Saved entries

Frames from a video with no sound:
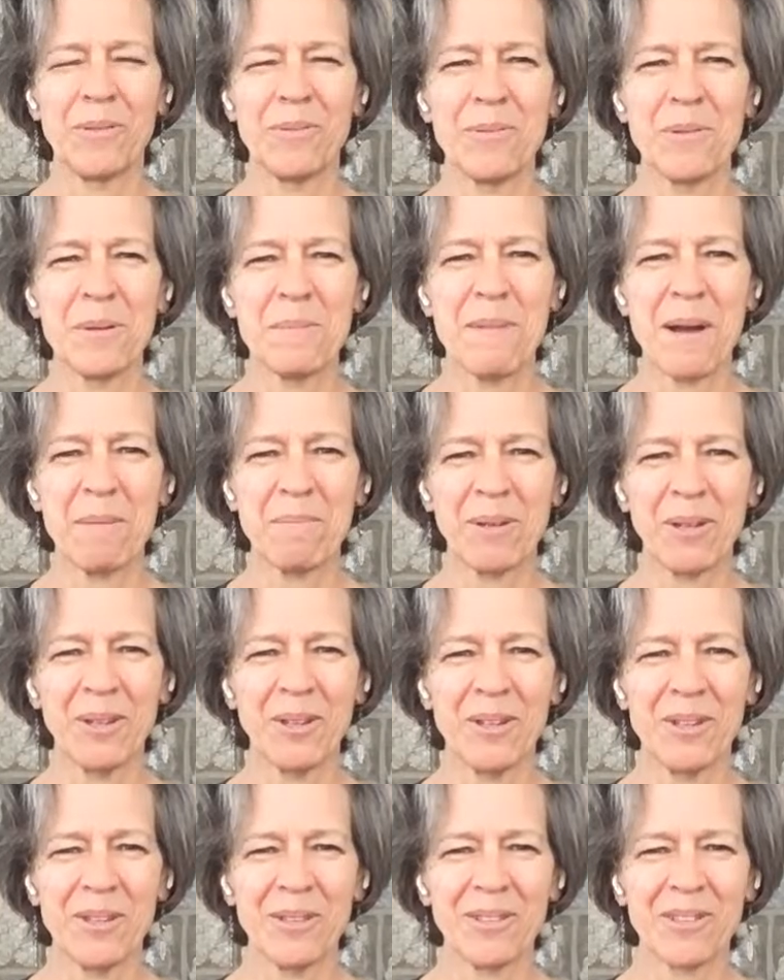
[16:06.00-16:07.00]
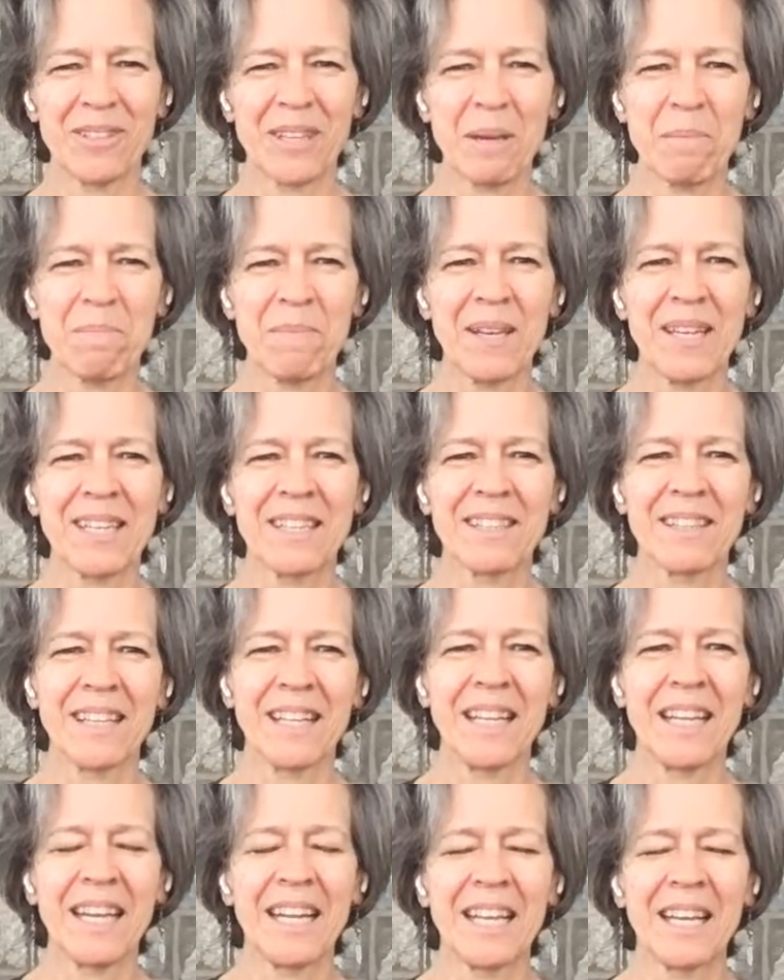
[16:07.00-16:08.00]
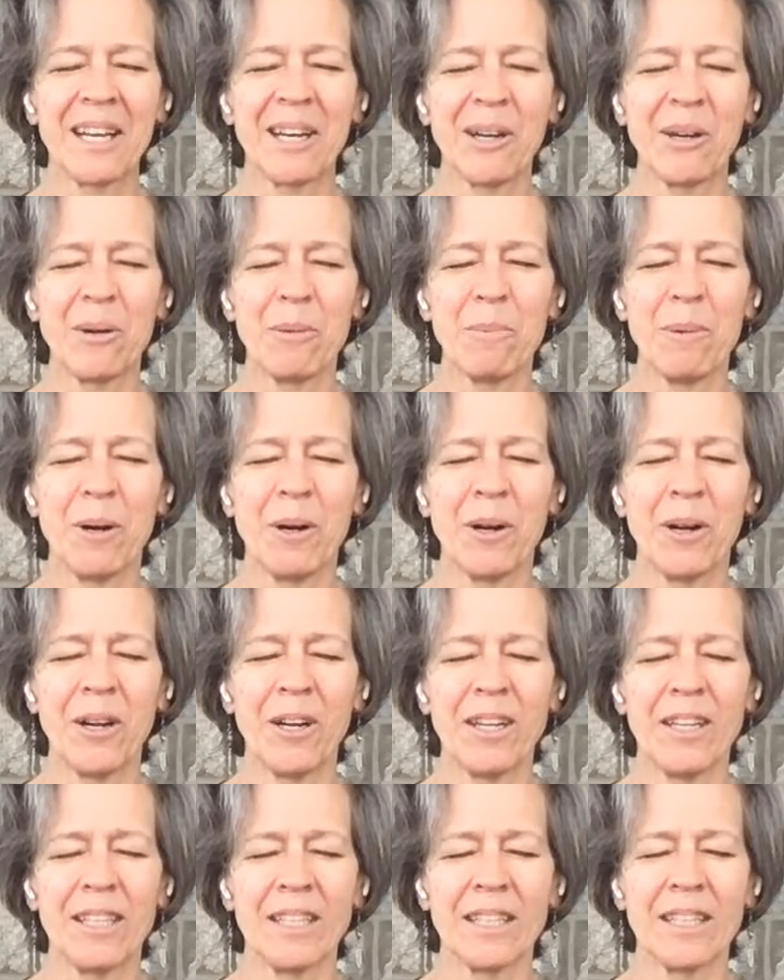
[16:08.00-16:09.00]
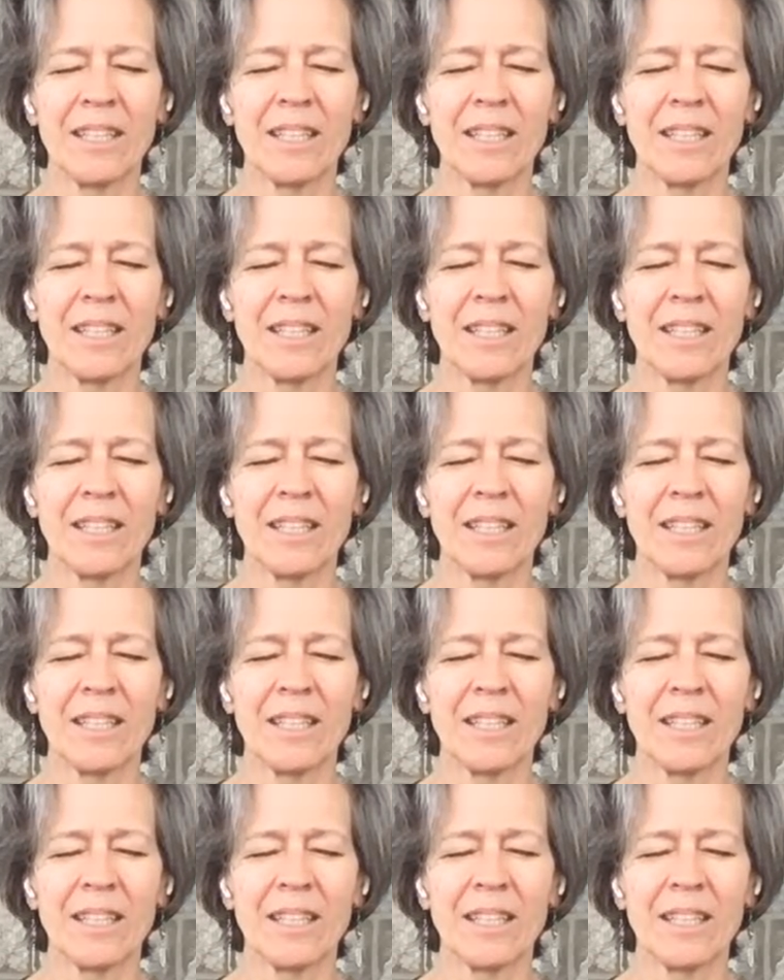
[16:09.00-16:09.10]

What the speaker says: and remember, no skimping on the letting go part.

# Your assignment:
Output the data exactly. Pictures don't belong in the result.

# Response to this exercise:
Frames from a video with no sound:
[16:06.00-16:07.00]
[16:07.00-16:08.00]
[16:08.00-16:09.00]
[16:09.00-16:09.10]

What the speaker says: and remember, no skimping on the letting go part.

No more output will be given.